They couldn’t have come from more different personal and political backgrounds. One was born in an urban Scottish slum, the other in a small rural Irish village. One was a lifelong socialist, committed to proletarian revolution. The other was an equally committed Irish nationalist, and a member of the conservative Catholic organisation, the Ancient Order of Hibernians. But both died on the same day, and in the same cause. James Connolly and Sean McDiarmada were signatories to the 1916 proclamation of independence.
Connolly was born in the dismal Cowgate district of Edinburgh, of Irish parents, in 1868. He lied about his age—fourteen— and joined the British Army. He served in Ireland for seven years. He was to become involved with Keir Hardie in the Independent Labour party, and James Larkin in the Irish Transport and General Workers Union. He lived in the USA for seven years during which time he worked with the famous trade union organisation, the Industrial Workers of the World, better known as the Wobblies. He co-founded the Irish Labour Party in 1912, and the Irish Citizens’ Army during the 1913 Lockout. It was this small group, of about 200 men and women—both genders enjoying equal status—that he led into the 1916 Rising alongside those members of the Irish Volunteers who showed up on Easter Monday after the debacle of Eoin MacNeill’s countermanding order.
Connolly, as well as being a man of action, was also a prolific writer and a Marxist intellectual. His most influential work, Labour in Irish History, is a clear-headed socialist assessment of the Irish narrative from the late 17th century. It contains the following gem.
The Irish are not philosophers as a rule, they proceed too rapidly from thought to action.
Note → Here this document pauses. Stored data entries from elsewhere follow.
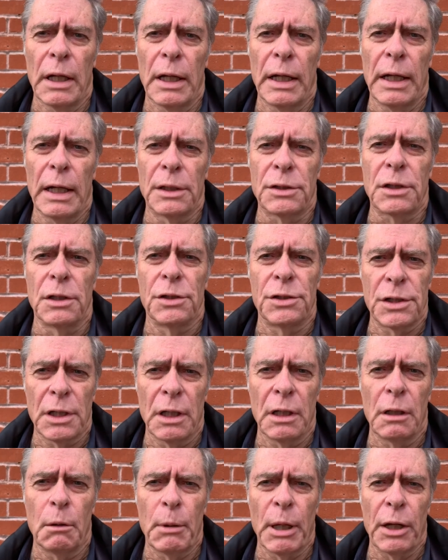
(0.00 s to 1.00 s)
is
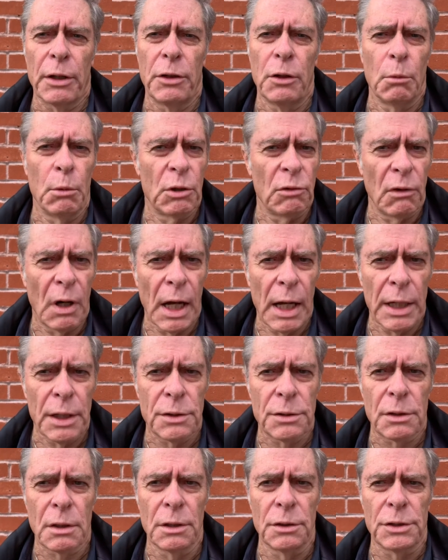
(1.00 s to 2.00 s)
concerned about human
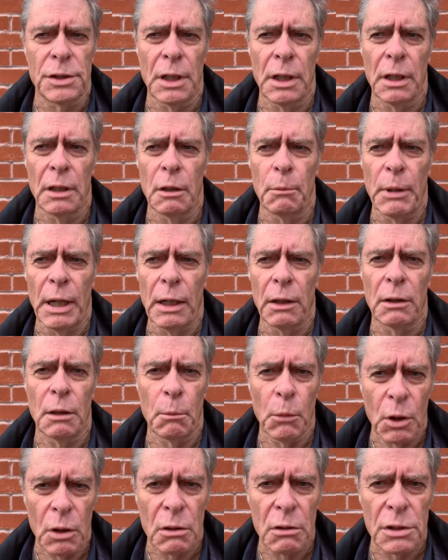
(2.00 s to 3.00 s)
rights, concerned about
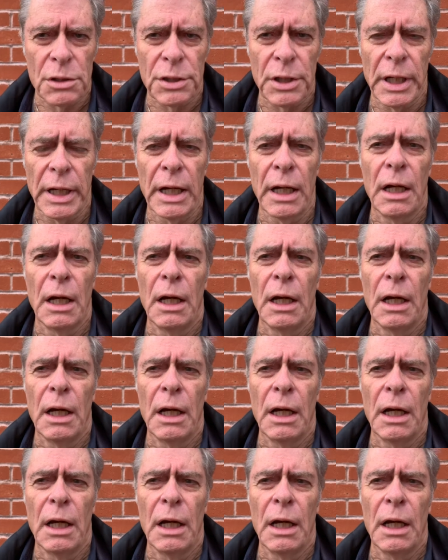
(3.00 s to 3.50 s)
democracy,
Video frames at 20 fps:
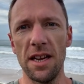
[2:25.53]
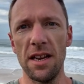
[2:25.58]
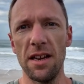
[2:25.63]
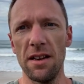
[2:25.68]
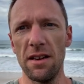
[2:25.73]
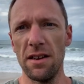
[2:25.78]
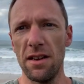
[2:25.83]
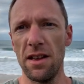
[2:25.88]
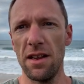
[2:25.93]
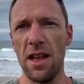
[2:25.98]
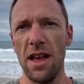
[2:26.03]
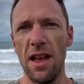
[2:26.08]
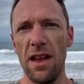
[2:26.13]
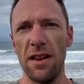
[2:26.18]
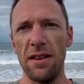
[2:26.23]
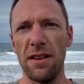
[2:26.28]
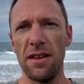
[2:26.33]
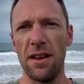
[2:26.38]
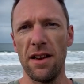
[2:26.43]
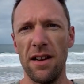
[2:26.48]
here,
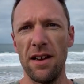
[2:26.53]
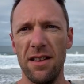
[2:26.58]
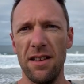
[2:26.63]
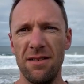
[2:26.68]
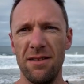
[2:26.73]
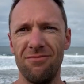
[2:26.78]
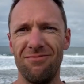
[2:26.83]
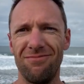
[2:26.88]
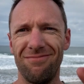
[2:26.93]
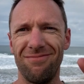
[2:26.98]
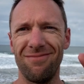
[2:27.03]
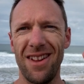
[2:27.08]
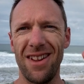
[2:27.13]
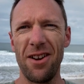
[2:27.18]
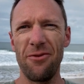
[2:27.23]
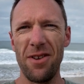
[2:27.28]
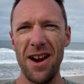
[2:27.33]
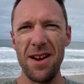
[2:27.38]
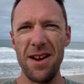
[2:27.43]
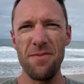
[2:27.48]
and a
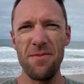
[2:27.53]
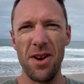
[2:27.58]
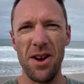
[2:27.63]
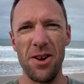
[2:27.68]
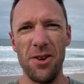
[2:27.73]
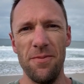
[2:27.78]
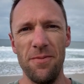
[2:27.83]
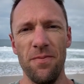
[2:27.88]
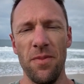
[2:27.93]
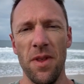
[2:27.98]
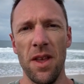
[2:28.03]
rainbow.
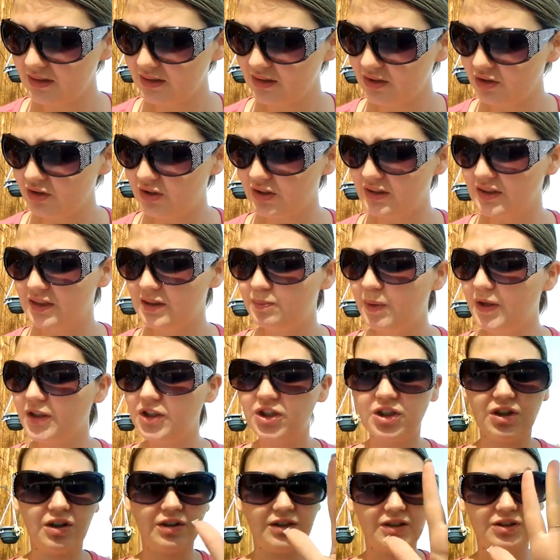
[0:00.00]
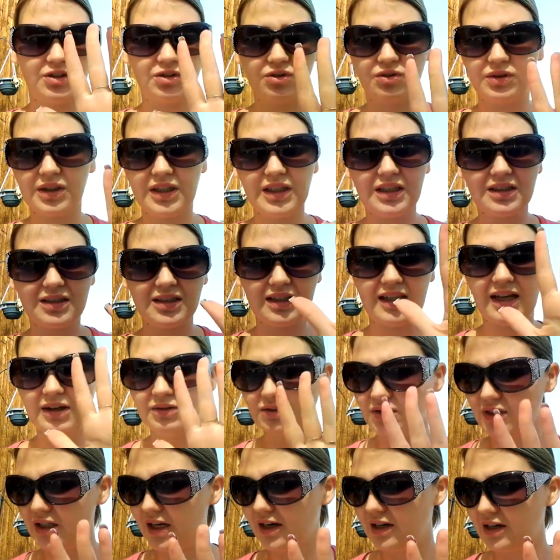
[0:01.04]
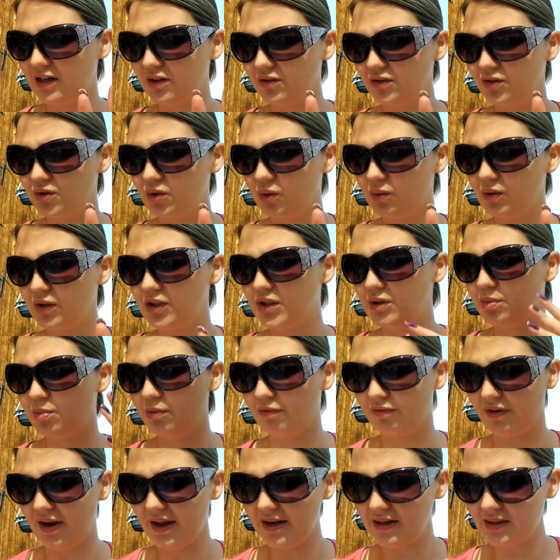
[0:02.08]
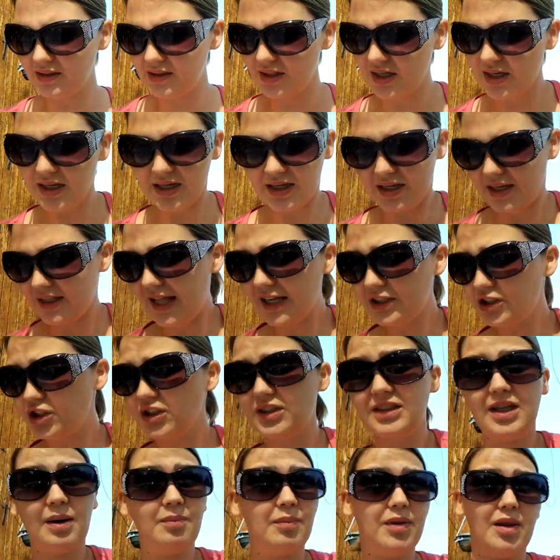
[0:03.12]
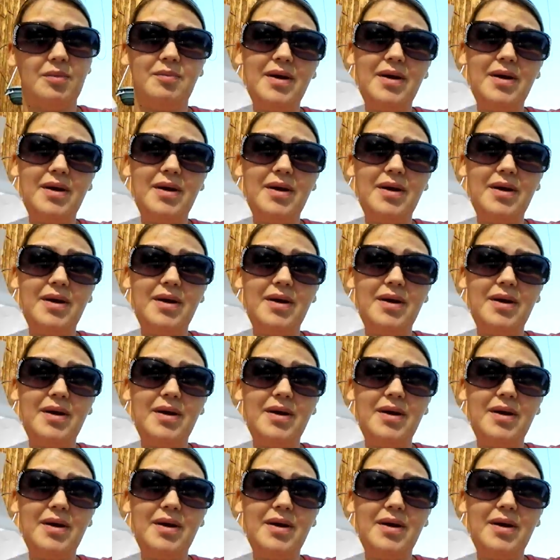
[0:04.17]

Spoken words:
You can sponge it on the screens and the outside of your doors to prevent. That's just some of them.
Sean McDiarmada was born in Kiltyclogher in Co. Leitrim in 1883. He moved to Dublin in 1908 where he became involved in a number of cultural and political organisations, including Arthur Griffith’s Sinn Fein, and the Gaelic League. He also became a covert member of the revolutionary nationalist organisation, the Irish Republican Brotherhood.
At an early stage in his revolutionary career he was taken under the wing of the old Fenian Thomas Clarke, and it was these two men, more than any others, who plotted and planned for the insurrection in 1916.
The manner of James Connolly’s death was probably the last straw for many Irish people who had initially opposed the Easter Rising. Connolly had been wounded in the fighting and was kept in an emergency medical facility in Dublin Castle after the surrender. He was probably within a few days of death when the British military commander, General Sir John Maxwell, aware that Prime Minister Herbert Asquith was on his way to Dublin to put an end to the executions, ordered that the court martial’s death sentence be carried out on the last surviving signatories of the proclamation.
Connolly was brought to Kilmainham jail in an ambulance, carried to the execution yard on a stretcher, and shot by firing squad while tied to a chair. It was the least astute political move on Maxwell’s part, in a week that can most generously be described as ‘counter-productive’.
McDiarmada, owing to the debilitating effects of polio, played little actual part in the Rising itsef. In fact he almost escaped detection and execution. He might not have been identified as a signatory of the proclamation, and one of the prime movers of the rebellion, had he not been spotted by a Dublin Metropolitan Police detective, Daniel Hoey. Hoey was later shot dead by members of the assassination squad of Michael Collins.
Other than their Irish nationalism the two men had little in common. Had they survived a successful Rising—rather a big ‘what if’—they might well have found themselves on opposing sides in a subsequent European-style class conflict. But that was not permitted to happen, due to the desire of Maxwell to eliminate any future threat from the leaders of radical and militant Irish nationalism and socialism.
James Connolly and Sean McDiarmada were executed separately in Kilmainham Jail one hundred and one years ago, on this day.